(Data items)
----
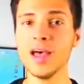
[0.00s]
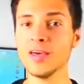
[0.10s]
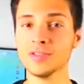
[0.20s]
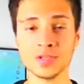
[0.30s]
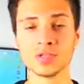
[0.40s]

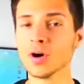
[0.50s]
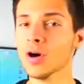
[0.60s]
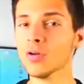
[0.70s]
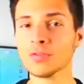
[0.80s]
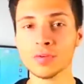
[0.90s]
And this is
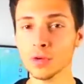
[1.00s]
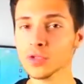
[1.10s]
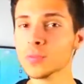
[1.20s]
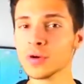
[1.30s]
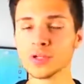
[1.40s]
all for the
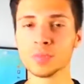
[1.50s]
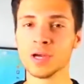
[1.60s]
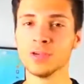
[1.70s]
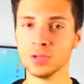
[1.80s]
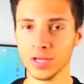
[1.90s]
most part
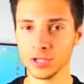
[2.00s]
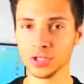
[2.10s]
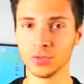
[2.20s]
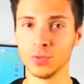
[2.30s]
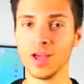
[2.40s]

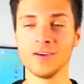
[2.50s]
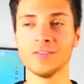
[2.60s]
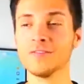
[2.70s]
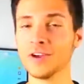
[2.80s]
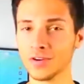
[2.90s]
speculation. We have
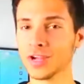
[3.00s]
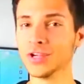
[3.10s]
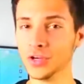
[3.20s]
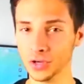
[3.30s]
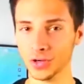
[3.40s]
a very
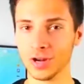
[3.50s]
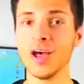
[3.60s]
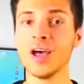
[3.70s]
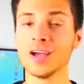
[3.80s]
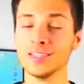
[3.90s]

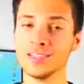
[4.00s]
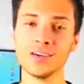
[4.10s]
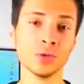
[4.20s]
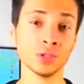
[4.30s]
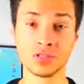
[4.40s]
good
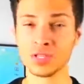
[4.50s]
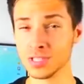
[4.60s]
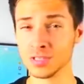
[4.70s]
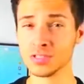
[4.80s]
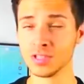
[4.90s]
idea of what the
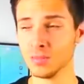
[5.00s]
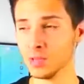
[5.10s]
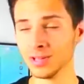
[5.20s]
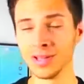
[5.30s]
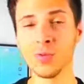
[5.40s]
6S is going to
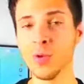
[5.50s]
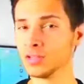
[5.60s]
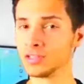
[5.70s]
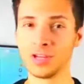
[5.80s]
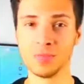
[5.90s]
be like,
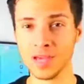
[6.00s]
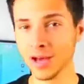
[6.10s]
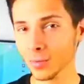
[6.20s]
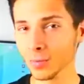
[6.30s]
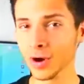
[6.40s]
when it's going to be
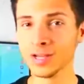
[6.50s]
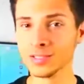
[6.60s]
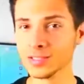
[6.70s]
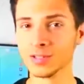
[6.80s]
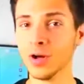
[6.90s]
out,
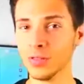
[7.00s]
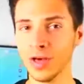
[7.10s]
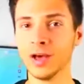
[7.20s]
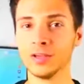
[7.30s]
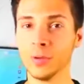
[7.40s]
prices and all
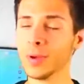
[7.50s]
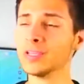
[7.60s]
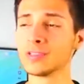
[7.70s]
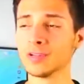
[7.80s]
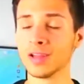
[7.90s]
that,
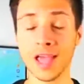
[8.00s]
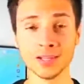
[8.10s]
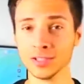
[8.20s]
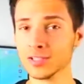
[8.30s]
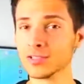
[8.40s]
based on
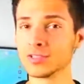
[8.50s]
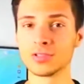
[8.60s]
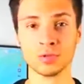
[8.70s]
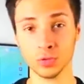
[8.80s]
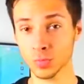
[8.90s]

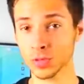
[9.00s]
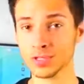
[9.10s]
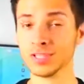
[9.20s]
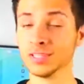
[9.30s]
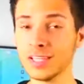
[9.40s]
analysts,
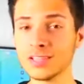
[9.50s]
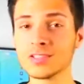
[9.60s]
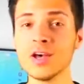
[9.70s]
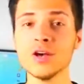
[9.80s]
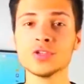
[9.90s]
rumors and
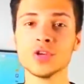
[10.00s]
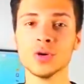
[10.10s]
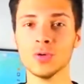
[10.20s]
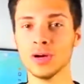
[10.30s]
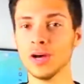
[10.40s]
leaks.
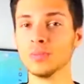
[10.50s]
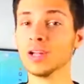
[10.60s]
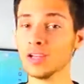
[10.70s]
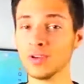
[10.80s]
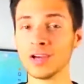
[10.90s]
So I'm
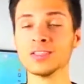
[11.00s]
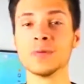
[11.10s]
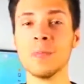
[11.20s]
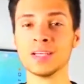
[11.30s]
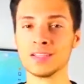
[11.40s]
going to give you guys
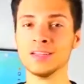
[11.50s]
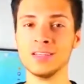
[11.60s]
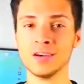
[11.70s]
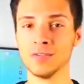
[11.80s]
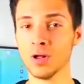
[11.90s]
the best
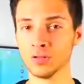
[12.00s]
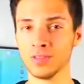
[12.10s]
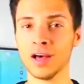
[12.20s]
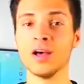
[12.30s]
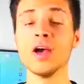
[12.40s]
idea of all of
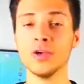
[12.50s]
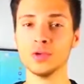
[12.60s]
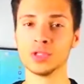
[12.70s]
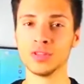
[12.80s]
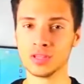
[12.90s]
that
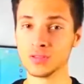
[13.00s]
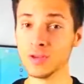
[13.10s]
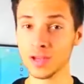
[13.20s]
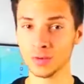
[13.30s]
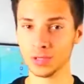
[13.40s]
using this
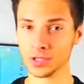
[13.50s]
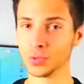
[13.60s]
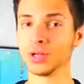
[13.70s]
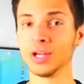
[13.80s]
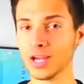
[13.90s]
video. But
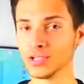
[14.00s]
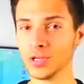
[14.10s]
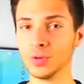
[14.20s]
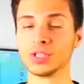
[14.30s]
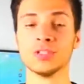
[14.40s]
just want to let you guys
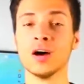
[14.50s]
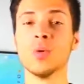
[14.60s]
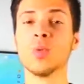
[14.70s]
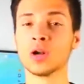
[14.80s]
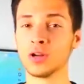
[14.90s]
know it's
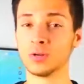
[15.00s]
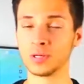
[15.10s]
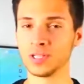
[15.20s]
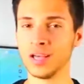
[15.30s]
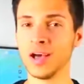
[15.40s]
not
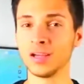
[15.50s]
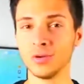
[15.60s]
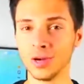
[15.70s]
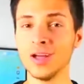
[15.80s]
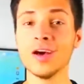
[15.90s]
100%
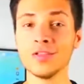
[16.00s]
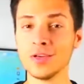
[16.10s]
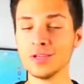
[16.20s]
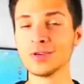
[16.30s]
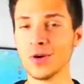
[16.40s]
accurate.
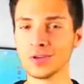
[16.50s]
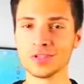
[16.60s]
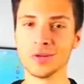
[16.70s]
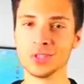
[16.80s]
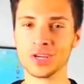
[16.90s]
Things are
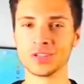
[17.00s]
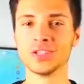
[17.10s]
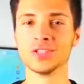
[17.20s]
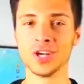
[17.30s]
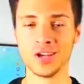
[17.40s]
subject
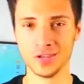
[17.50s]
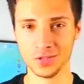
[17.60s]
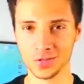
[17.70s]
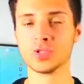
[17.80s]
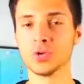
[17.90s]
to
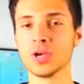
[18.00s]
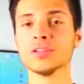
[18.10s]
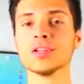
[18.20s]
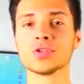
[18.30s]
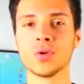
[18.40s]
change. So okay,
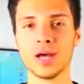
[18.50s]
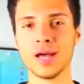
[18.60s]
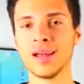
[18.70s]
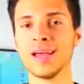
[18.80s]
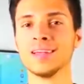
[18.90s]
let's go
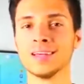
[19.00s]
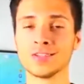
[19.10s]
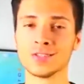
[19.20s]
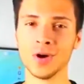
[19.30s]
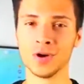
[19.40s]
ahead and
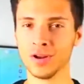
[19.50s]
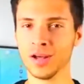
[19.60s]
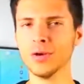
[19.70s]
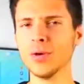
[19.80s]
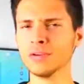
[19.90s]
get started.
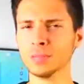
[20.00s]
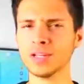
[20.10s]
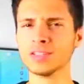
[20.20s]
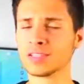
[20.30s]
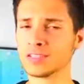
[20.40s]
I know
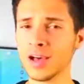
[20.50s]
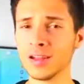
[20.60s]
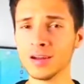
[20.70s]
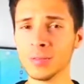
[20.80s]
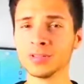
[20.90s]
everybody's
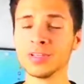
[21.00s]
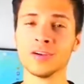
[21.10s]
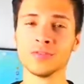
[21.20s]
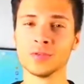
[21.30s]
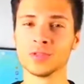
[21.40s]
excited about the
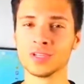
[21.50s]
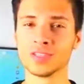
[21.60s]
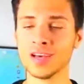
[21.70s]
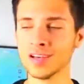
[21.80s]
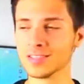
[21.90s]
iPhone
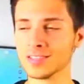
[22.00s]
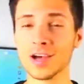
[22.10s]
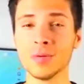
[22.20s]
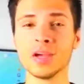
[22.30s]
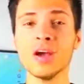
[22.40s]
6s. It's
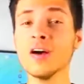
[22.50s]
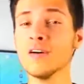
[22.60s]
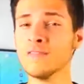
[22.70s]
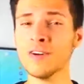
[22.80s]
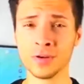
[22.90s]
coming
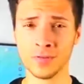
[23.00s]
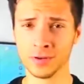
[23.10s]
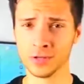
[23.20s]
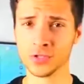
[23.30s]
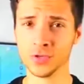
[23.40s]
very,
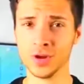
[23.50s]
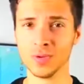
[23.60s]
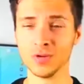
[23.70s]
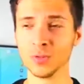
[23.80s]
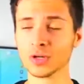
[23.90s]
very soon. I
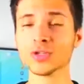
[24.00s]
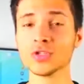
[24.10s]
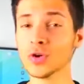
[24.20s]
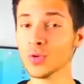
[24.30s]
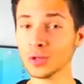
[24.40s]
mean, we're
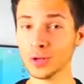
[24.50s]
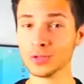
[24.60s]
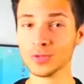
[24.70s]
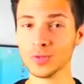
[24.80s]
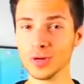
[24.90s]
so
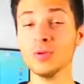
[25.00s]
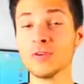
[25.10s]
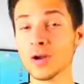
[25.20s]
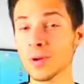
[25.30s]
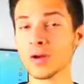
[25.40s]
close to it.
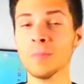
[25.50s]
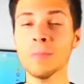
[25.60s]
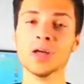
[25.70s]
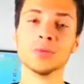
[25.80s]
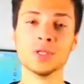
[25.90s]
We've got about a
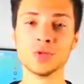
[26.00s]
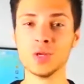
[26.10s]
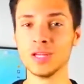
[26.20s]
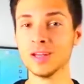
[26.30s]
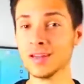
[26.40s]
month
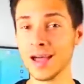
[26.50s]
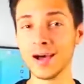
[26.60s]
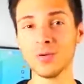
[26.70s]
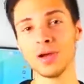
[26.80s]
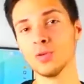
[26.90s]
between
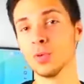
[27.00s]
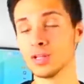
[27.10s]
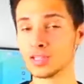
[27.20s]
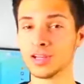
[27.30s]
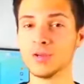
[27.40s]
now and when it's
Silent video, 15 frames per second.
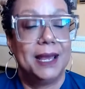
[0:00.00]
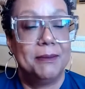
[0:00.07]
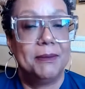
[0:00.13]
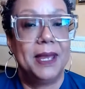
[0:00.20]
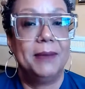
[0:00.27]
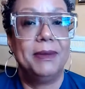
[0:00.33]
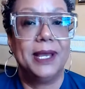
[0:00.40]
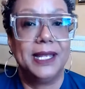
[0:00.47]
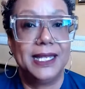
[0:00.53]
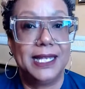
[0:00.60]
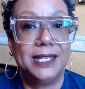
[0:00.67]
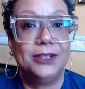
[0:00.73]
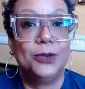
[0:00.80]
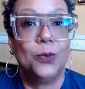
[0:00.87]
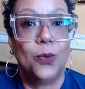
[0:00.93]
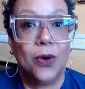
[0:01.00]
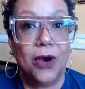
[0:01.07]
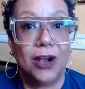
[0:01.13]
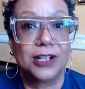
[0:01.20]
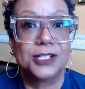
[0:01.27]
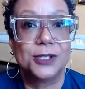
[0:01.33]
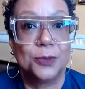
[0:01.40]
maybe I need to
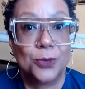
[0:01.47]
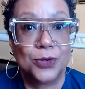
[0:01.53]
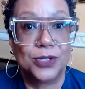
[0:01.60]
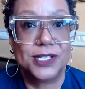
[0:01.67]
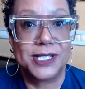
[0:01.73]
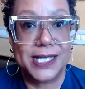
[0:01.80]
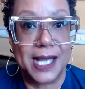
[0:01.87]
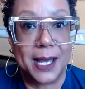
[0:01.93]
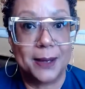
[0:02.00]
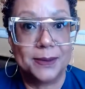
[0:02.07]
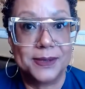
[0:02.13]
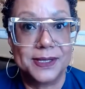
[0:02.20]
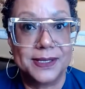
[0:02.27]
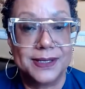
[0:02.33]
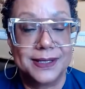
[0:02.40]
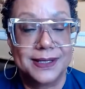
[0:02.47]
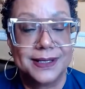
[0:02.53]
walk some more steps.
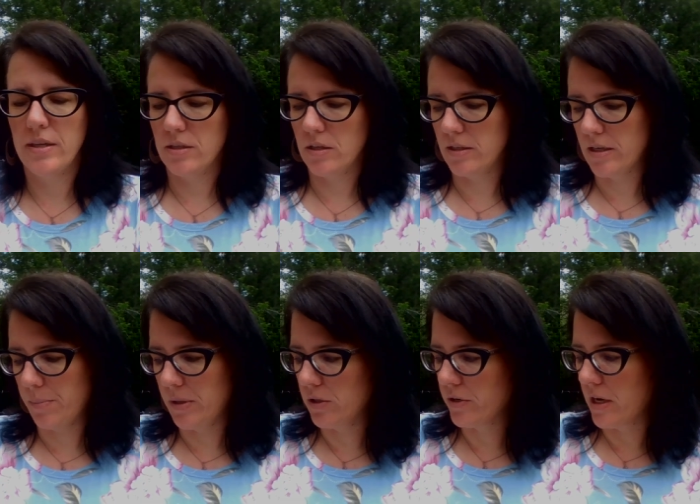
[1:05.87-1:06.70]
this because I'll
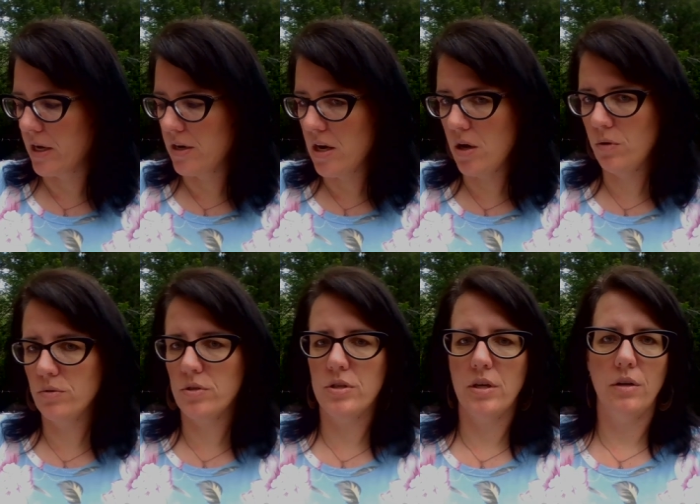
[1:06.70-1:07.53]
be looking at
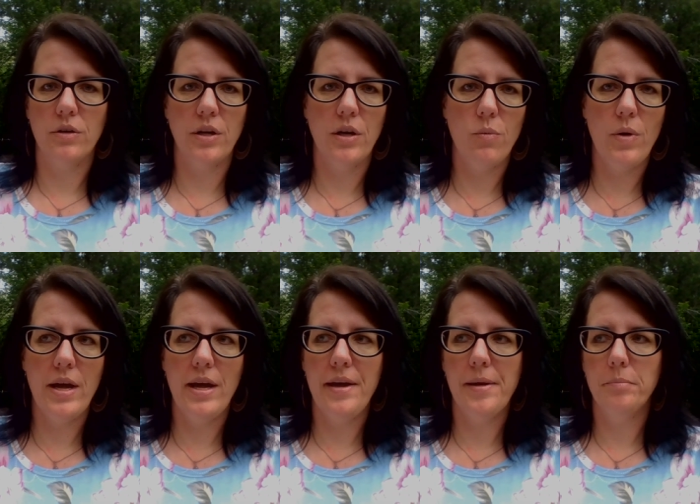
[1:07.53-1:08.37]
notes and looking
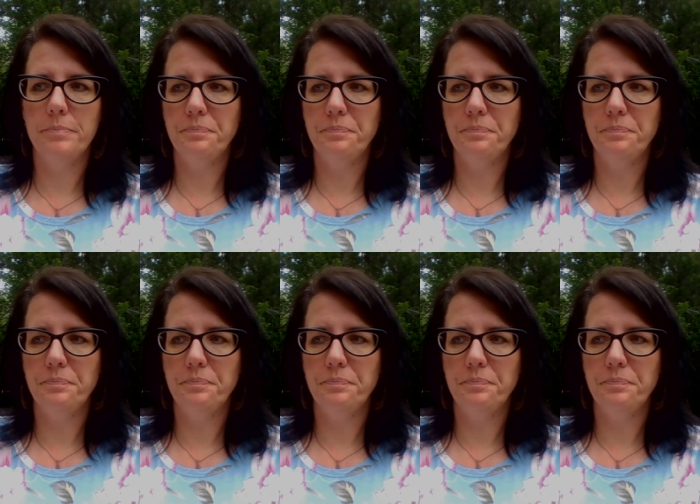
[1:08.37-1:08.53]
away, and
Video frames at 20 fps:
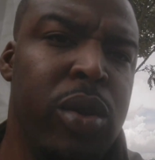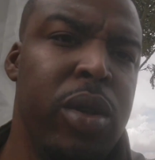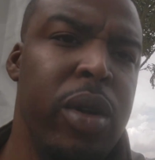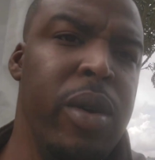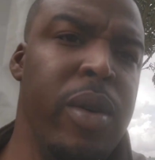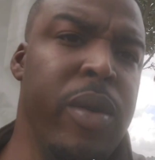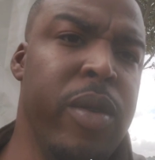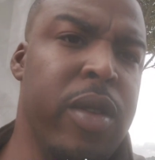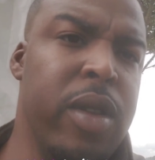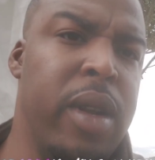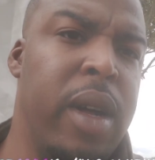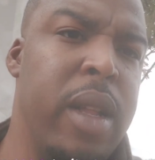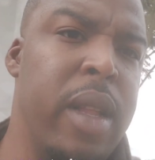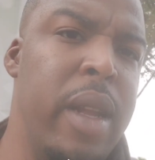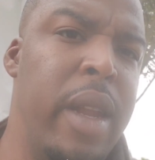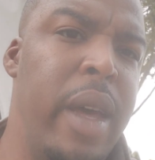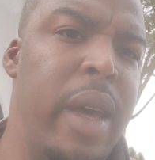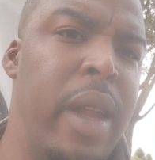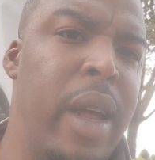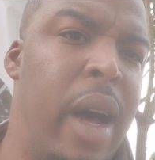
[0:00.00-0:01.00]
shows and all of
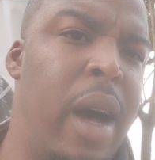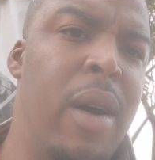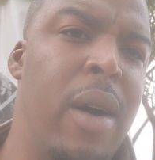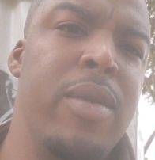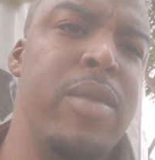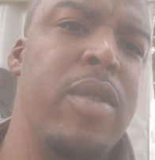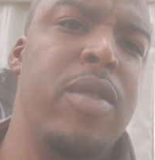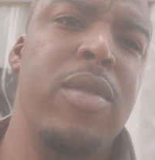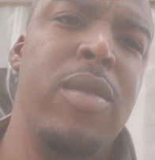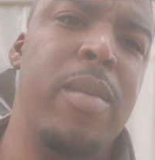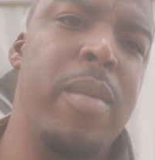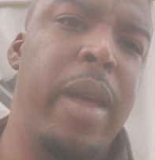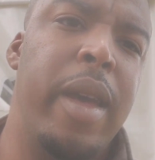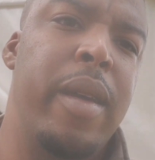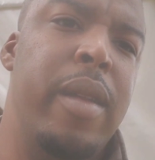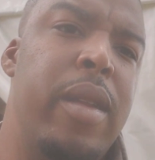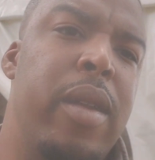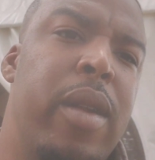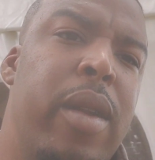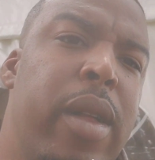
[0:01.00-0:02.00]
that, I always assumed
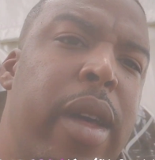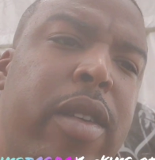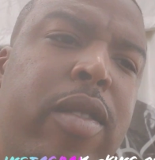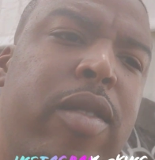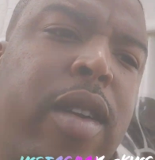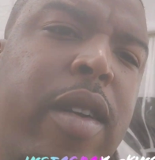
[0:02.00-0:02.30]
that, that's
----
**Work to be completed**:
Without including a single picture, restate all of the data word for word.

**Reply**:
[0.00s]
[0.10s]
[0.20s]
[0.30s]
[0.40s]

[0.50s]
[0.60s]
[0.70s]
[0.80s]
[0.90s]
And this is
[1.00s]
[1.10s]
[1.20s]
[1.30s]
[1.40s]
all for the
[1.50s]
[1.60s]
[1.70s]
[1.80s]
[1.90s]
most part
[2.00s]
[2.10s]
[2.20s]
[2.30s]
[2.40s]

[2.50s]
[2.60s]
[2.70s]
[2.80s]
[2.90s]
speculation. We have
[3.00s]
[3.10s]
[3.20s]
[3.30s]
[3.40s]
a very
[3.50s]
[3.60s]
[3.70s]
[3.80s]
[3.90s]

[4.00s]
[4.10s]
[4.20s]
[4.30s]
[4.40s]
good
[4.50s]
[4.60s]
[4.70s]
[4.80s]
[4.90s]
idea of what the
[5.00s]
[5.10s]
[5.20s]
[5.30s]
[5.40s]
6S is going to
[5.50s]
[5.60s]
[5.70s]
[5.80s]
[5.90s]
be like,
[6.00s]
[6.10s]
[6.20s]
[6.30s]
[6.40s]
when it's going to be
[6.50s]
[6.60s]
[6.70s]
[6.80s]
[6.90s]
out,
[7.00s]
[7.10s]
[7.20s]
[7.30s]
[7.40s]
prices and all
[7.50s]
[7.60s]
[7.70s]
[7.80s]
[7.90s]
that,
[8.00s]
[8.10s]
[8.20s]
[8.30s]
[8.40s]
based on
[8.50s]
[8.60s]
[8.70s]
[8.80s]
[8.90s]

[9.00s]
[9.10s]
[9.20s]
[9.30s]
[9.40s]
analysts,
[9.50s]
[9.60s]
[9.70s]
[9.80s]
[9.90s]
rumors and
[10.00s]
[10.10s]
[10.20s]
[10.30s]
[10.40s]
leaks.
[10.50s]
[10.60s]
[10.70s]
[10.80s]
[10.90s]
So I'm
[11.00s]
[11.10s]
[11.20s]
[11.30s]
[11.40s]
going to give you guys
[11.50s]
[11.60s]
[11.70s]
[11.80s]
[11.90s]
the best
[12.00s]
[12.10s]
[12.20s]
[12.30s]
[12.40s]
idea of all of
[12.50s]
[12.60s]
[12.70s]
[12.80s]
[12.90s]
that
[13.00s]
[13.10s]
[13.20s]
[13.30s]
[13.40s]
using this
[13.50s]
[13.60s]
[13.70s]
[13.80s]
[13.90s]
video. But
[14.00s]
[14.10s]
[14.20s]
[14.30s]
[14.40s]
just want to let you guys
[14.50s]
[14.60s]
[14.70s]
[14.80s]
[14.90s]
know it's
[15.00s]
[15.10s]
[15.20s]
[15.30s]
[15.40s]
not
[15.50s]
[15.60s]
[15.70s]
[15.80s]
[15.90s]
100%
[16.00s]
[16.10s]
[16.20s]
[16.30s]
[16.40s]
accurate.
[16.50s]
[16.60s]
[16.70s]
[16.80s]
[16.90s]
Things are
[17.00s]
[17.10s]
[17.20s]
[17.30s]
[17.40s]
subject
[17.50s]
[17.60s]
[17.70s]
[17.80s]
[17.90s]
to
[18.00s]
[18.10s]
[18.20s]
[18.30s]
[18.40s]
change. So okay,
[18.50s]
[18.60s]
[18.70s]
[18.80s]
[18.90s]
let's go
[19.00s]
[19.10s]
[19.20s]
[19.30s]
[19.40s]
ahead and
[19.50s]
[19.60s]
[19.70s]
[19.80s]
[19.90s]
get started.
[20.00s]
[20.10s]
[20.20s]
[20.30s]
[20.40s]
I know
[20.50s]
[20.60s]
[20.70s]
[20.80s]
[20.90s]
everybody's
[21.00s]
[21.10s]
[21.20s]
[21.30s]
[21.40s]
excited about the
[21.50s]
[21.60s]
[21.70s]
[21.80s]
[21.90s]
iPhone
[22.00s]
[22.10s]
[22.20s]
[22.30s]
[22.40s]
6s. It's
[22.50s]
[22.60s]
[22.70s]
[22.80s]
[22.90s]
coming
[23.00s]
[23.10s]
[23.20s]
[23.30s]
[23.40s]
very,
[23.50s]
[23.60s]
[23.70s]
[23.80s]
[23.90s]
very soon. I
[24.00s]
[24.10s]
[24.20s]
[24.30s]
[24.40s]
mean, we're
[24.50s]
[24.60s]
[24.70s]
[24.80s]
[24.90s]
so
[25.00s]
[25.10s]
[25.20s]
[25.30s]
[25.40s]
close to it.
[25.50s]
[25.60s]
[25.70s]
[25.80s]
[25.90s]
We've got about a
[26.00s]
[26.10s]
[26.20s]
[26.30s]
[26.40s]
month
[26.50s]
[26.60s]
[26.70s]
[26.80s]
[26.90s]
between
[27.00s]
[27.10s]
[27.20s]
[27.30s]
[27.40s]
now and when it's
Silent video, 15 frames per second.
[0:00.00]
[0:00.07]
[0:00.13]
[0:00.20]
[0:00.27]
[0:00.33]
[0:00.40]
[0:00.47]
[0:00.53]
[0:00.60]
[0:00.67]
[0:00.73]
[0:00.80]
[0:00.87]
[0:00.93]
[0:01.00]
[0:01.07]
[0:01.13]
[0:01.20]
[0:01.27]
[0:01.33]
[0:01.40]
maybe I need to
[0:01.47]
[0:01.53]
[0:01.60]
[0:01.67]
[0:01.73]
[0:01.80]
[0:01.87]
[0:01.93]
[0:02.00]
[0:02.07]
[0:02.13]
[0:02.20]
[0:02.27]
[0:02.33]
[0:02.40]
[0:02.47]
[0:02.53]
walk some more steps.
[1:05.87-1:06.70]
this because I'll
[1:06.70-1:07.53]
be looking at
[1:07.53-1:08.37]
notes and looking
[1:08.37-1:08.53]
away, and
Video frames at 20 fps:
[0:00.00-0:01.00]
shows and all of
[0:01.00-0:02.00]
that, I always assumed
[0:02.00-0:02.30]
that, that's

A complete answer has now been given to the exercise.